Task instructions>
Since the pictures are not wanted, copy only the text of every record exactly.

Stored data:
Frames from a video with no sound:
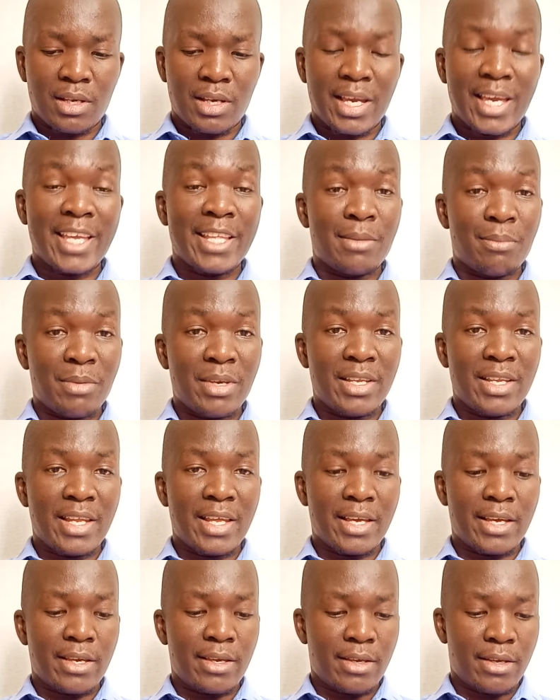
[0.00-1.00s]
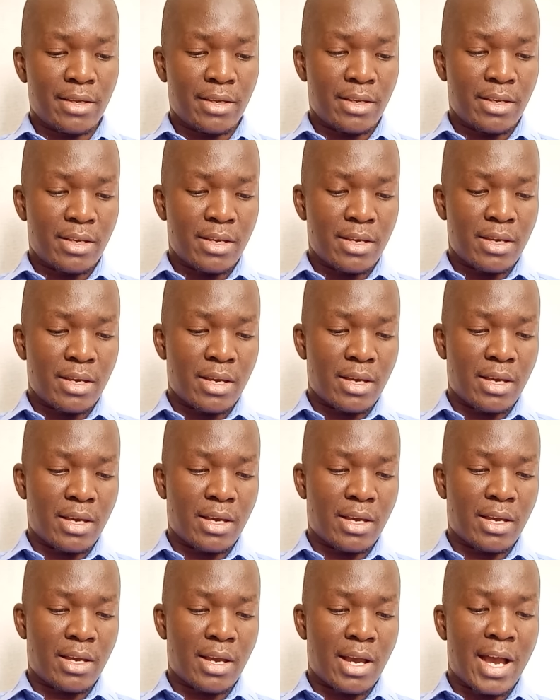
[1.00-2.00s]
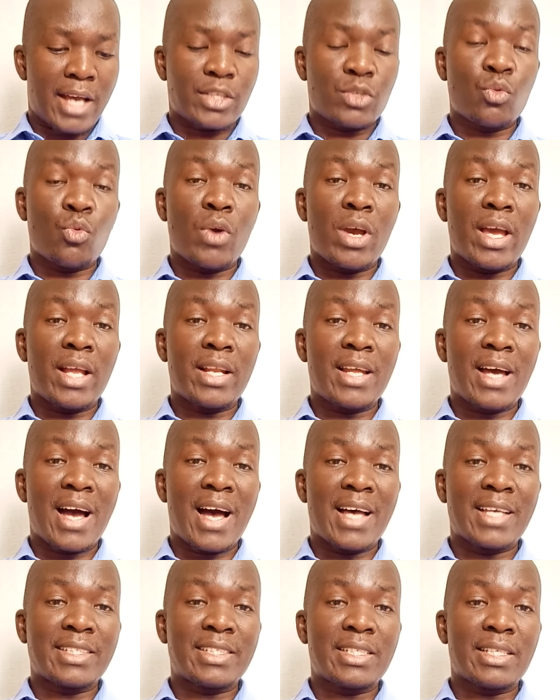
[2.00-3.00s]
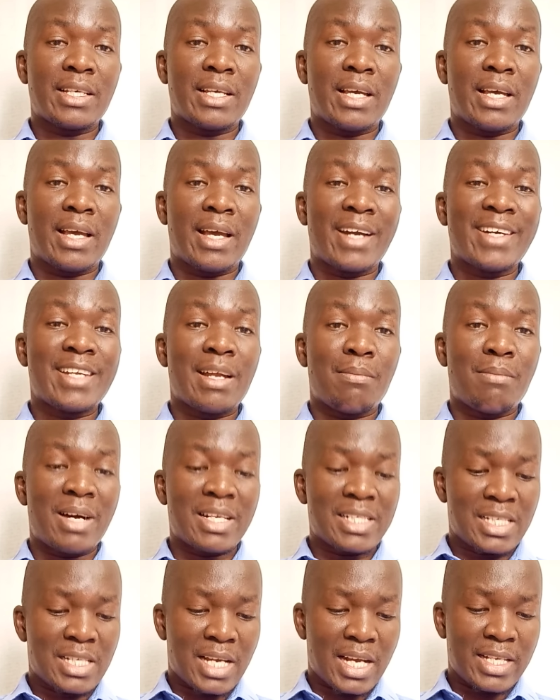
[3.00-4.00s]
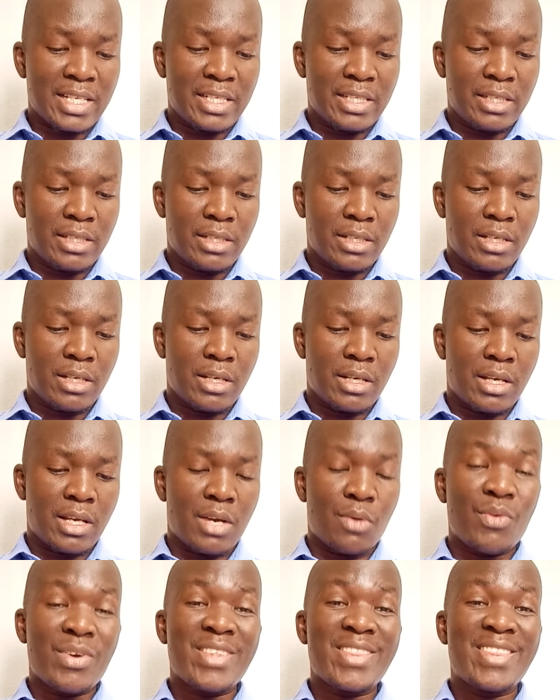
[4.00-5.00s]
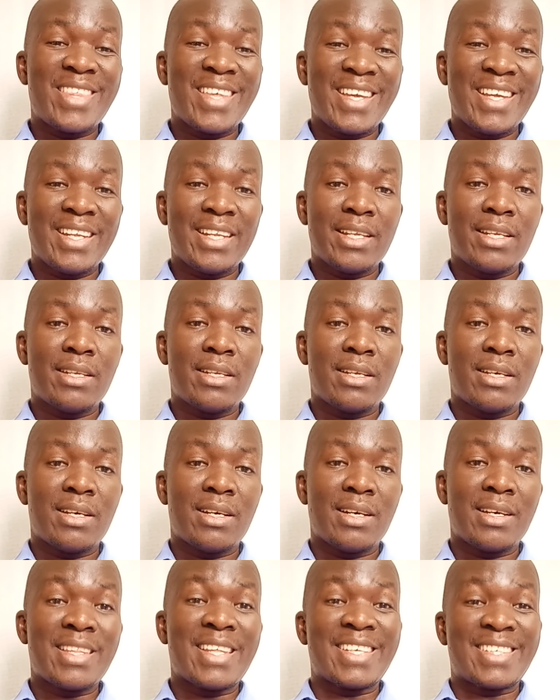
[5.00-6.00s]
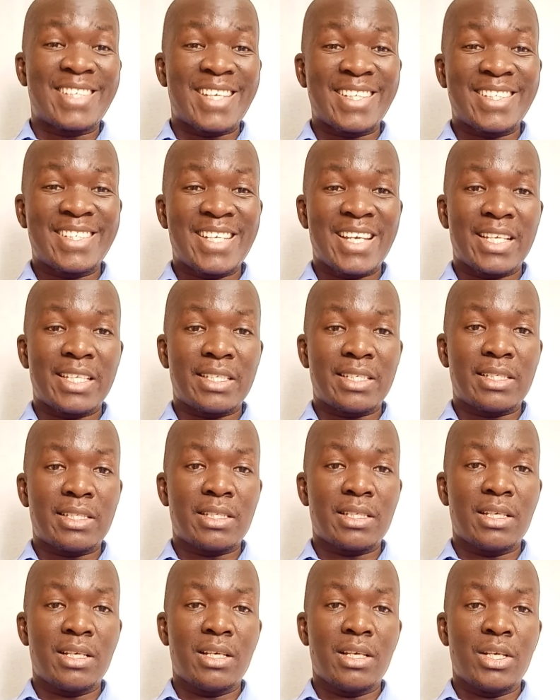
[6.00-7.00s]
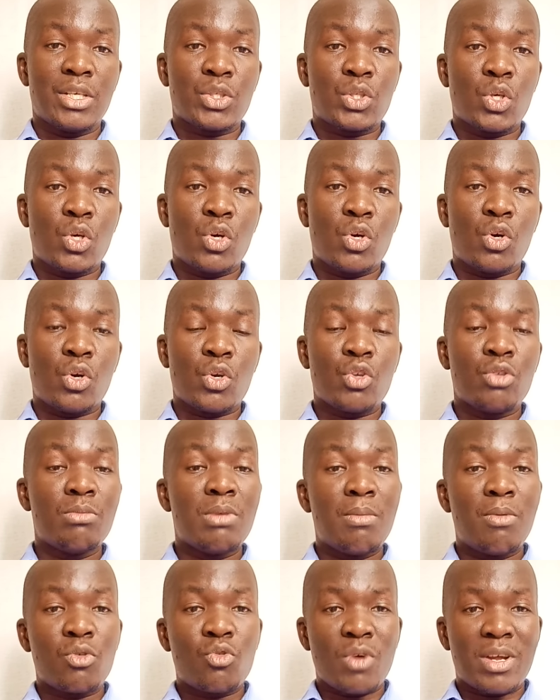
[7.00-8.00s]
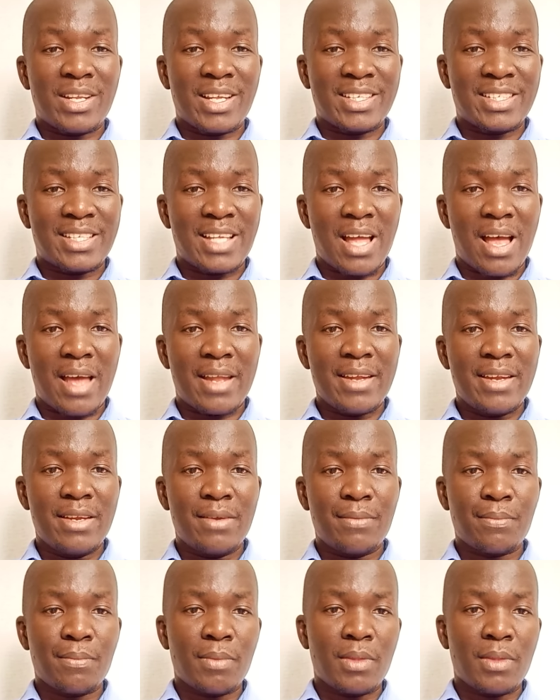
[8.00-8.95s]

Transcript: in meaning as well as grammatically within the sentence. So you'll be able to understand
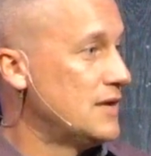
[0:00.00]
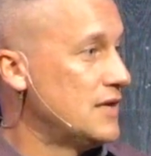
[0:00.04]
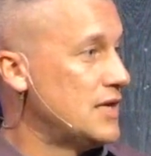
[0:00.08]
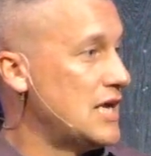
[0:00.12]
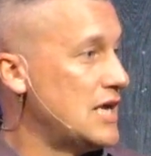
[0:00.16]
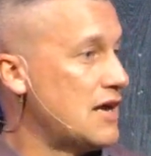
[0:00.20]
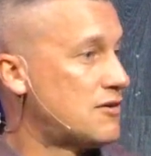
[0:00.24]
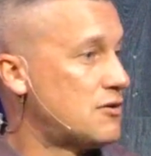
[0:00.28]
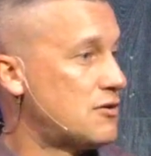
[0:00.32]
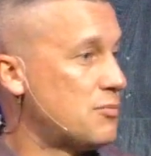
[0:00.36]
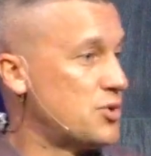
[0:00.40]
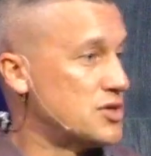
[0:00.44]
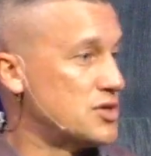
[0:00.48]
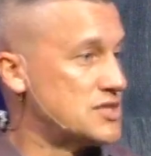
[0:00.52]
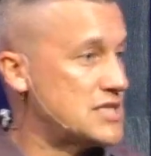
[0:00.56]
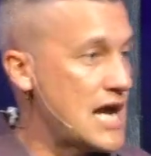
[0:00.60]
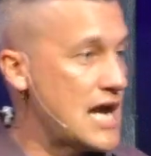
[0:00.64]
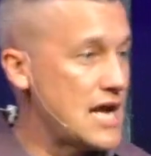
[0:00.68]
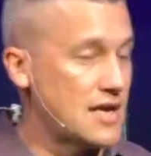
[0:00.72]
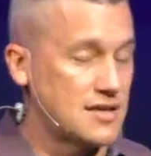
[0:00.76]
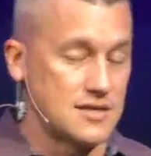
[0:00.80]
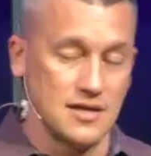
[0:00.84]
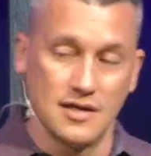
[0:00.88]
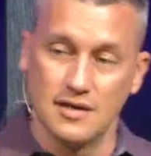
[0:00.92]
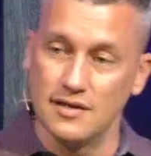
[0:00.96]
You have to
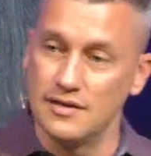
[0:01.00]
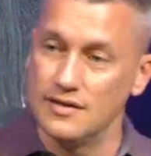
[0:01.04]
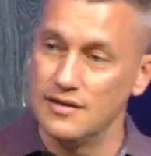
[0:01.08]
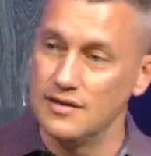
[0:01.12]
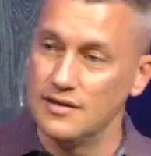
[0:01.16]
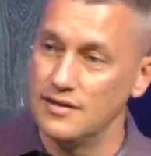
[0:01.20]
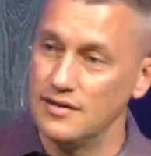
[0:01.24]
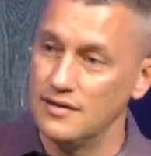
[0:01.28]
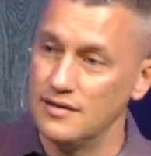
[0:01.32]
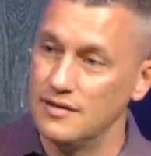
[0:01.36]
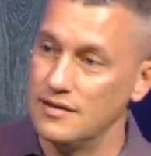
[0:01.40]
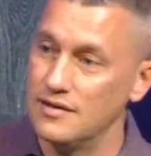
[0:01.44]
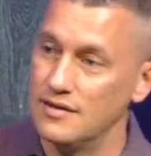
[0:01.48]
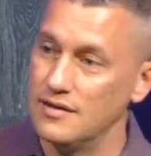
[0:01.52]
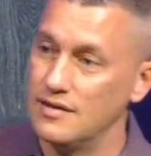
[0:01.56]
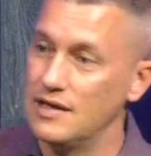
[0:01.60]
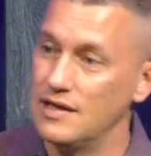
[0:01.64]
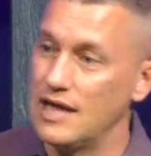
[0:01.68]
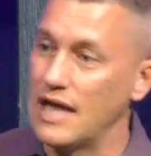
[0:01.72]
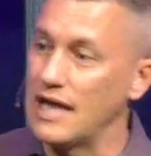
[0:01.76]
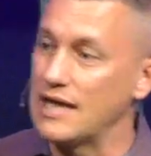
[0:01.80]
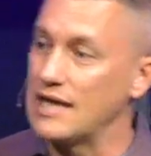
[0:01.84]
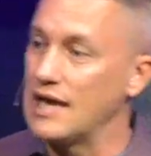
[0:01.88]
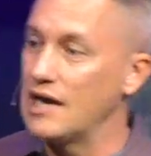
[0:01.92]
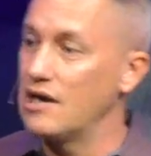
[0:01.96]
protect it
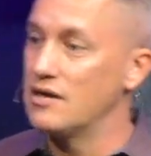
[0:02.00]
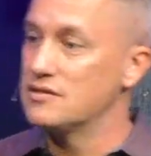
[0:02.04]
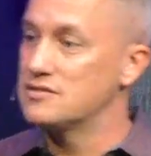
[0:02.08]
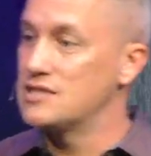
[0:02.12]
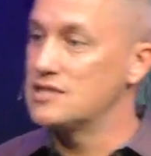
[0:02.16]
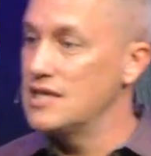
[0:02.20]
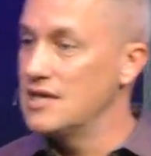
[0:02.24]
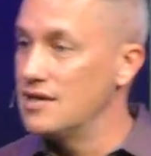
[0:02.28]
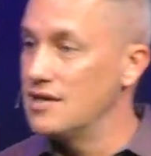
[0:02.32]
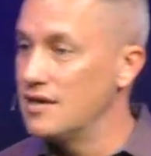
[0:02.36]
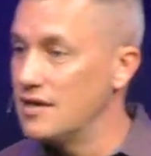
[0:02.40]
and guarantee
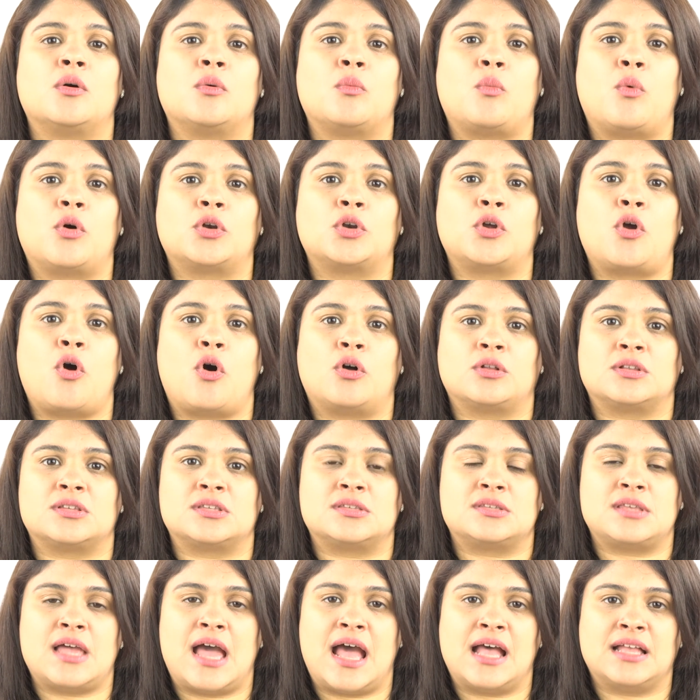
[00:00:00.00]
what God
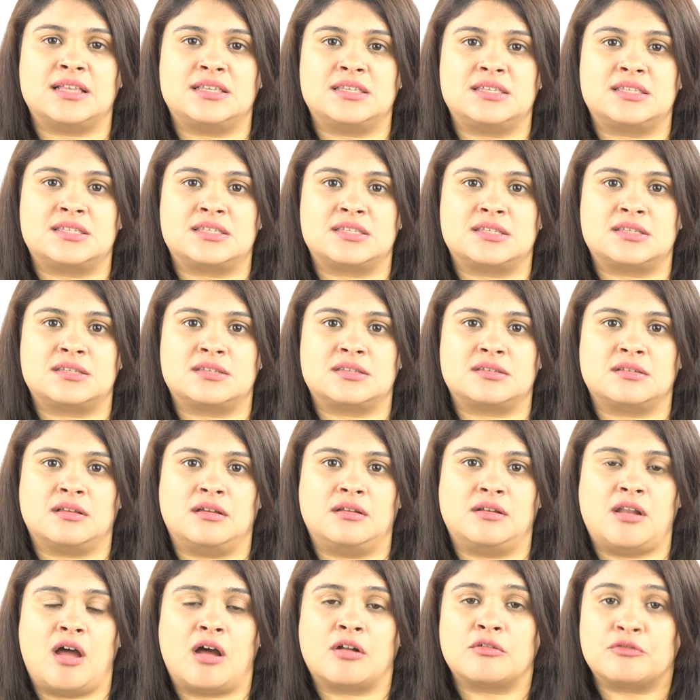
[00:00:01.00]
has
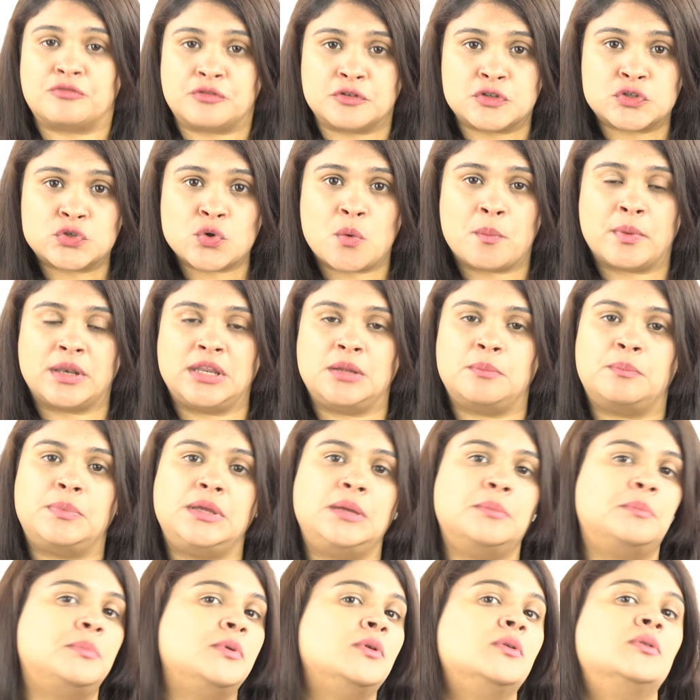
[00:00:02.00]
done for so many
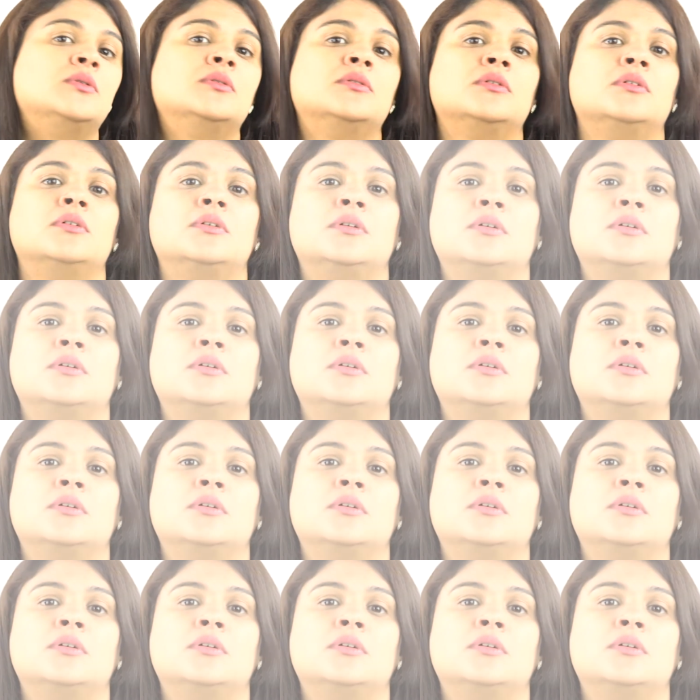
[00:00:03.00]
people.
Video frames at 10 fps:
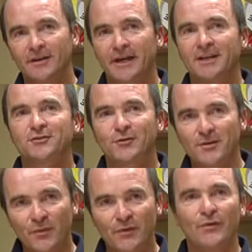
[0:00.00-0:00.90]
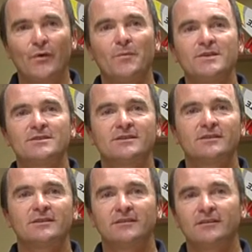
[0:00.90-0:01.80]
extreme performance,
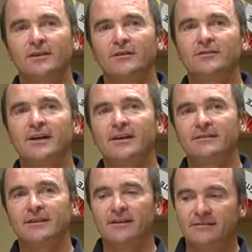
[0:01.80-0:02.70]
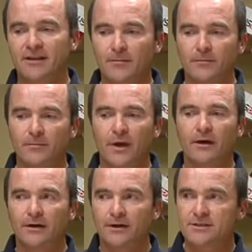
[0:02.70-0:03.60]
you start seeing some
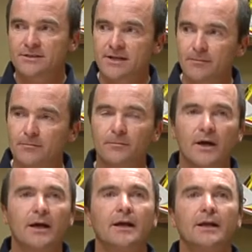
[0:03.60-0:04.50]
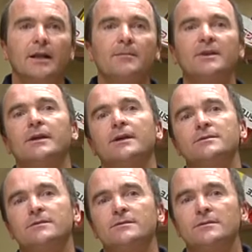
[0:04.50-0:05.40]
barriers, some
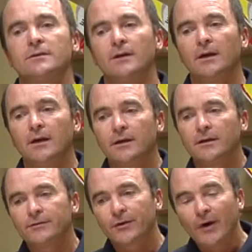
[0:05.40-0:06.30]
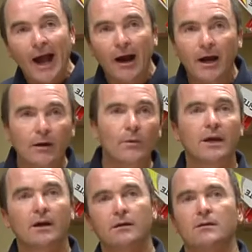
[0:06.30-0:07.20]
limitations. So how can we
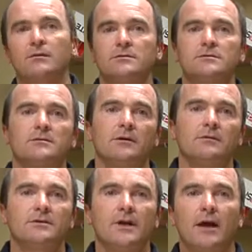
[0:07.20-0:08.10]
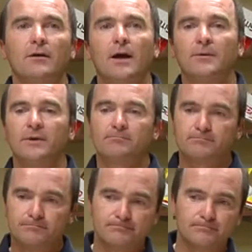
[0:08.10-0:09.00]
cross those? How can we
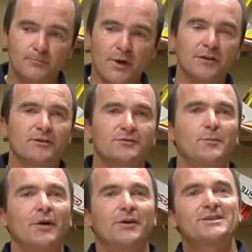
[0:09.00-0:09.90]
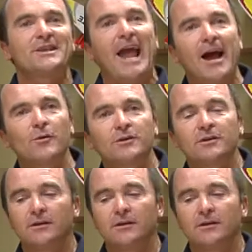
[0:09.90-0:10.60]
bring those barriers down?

Answer to the exercise>
Frames from a video with no sound:
[0.00-1.00s]
[1.00-2.00s]
[2.00-3.00s]
[3.00-4.00s]
[4.00-5.00s]
[5.00-6.00s]
[6.00-7.00s]
[7.00-8.00s]
[8.00-8.95s]

Transcript: in meaning as well as grammatically within the sentence. So you'll be able to understand
[0:00.00]
[0:00.04]
[0:00.08]
[0:00.12]
[0:00.16]
[0:00.20]
[0:00.24]
[0:00.28]
[0:00.32]
[0:00.36]
[0:00.40]
[0:00.44]
[0:00.48]
[0:00.52]
[0:00.56]
[0:00.60]
[0:00.64]
[0:00.68]
[0:00.72]
[0:00.76]
[0:00.80]
[0:00.84]
[0:00.88]
[0:00.92]
[0:00.96]
You have to
[0:01.00]
[0:01.04]
[0:01.08]
[0:01.12]
[0:01.16]
[0:01.20]
[0:01.24]
[0:01.28]
[0:01.32]
[0:01.36]
[0:01.40]
[0:01.44]
[0:01.48]
[0:01.52]
[0:01.56]
[0:01.60]
[0:01.64]
[0:01.68]
[0:01.72]
[0:01.76]
[0:01.80]
[0:01.84]
[0:01.88]
[0:01.92]
[0:01.96]
protect it
[0:02.00]
[0:02.04]
[0:02.08]
[0:02.12]
[0:02.16]
[0:02.20]
[0:02.24]
[0:02.28]
[0:02.32]
[0:02.36]
[0:02.40]
and guarantee
[00:00:00.00]
what God
[00:00:01.00]
has
[00:00:02.00]
done for so many
[00:00:03.00]
people.
Video frames at 10 fps:
[0:00.00-0:00.90]
[0:00.90-0:01.80]
extreme performance,
[0:01.80-0:02.70]
[0:02.70-0:03.60]
you start seeing some
[0:03.60-0:04.50]
[0:04.50-0:05.40]
barriers, some
[0:05.40-0:06.30]
[0:06.30-0:07.20]
limitations. So how can we
[0:07.20-0:08.10]
[0:08.10-0:09.00]
cross those? How can we
[0:09.00-0:09.90]
[0:09.90-0:10.60]
bring those barriers down?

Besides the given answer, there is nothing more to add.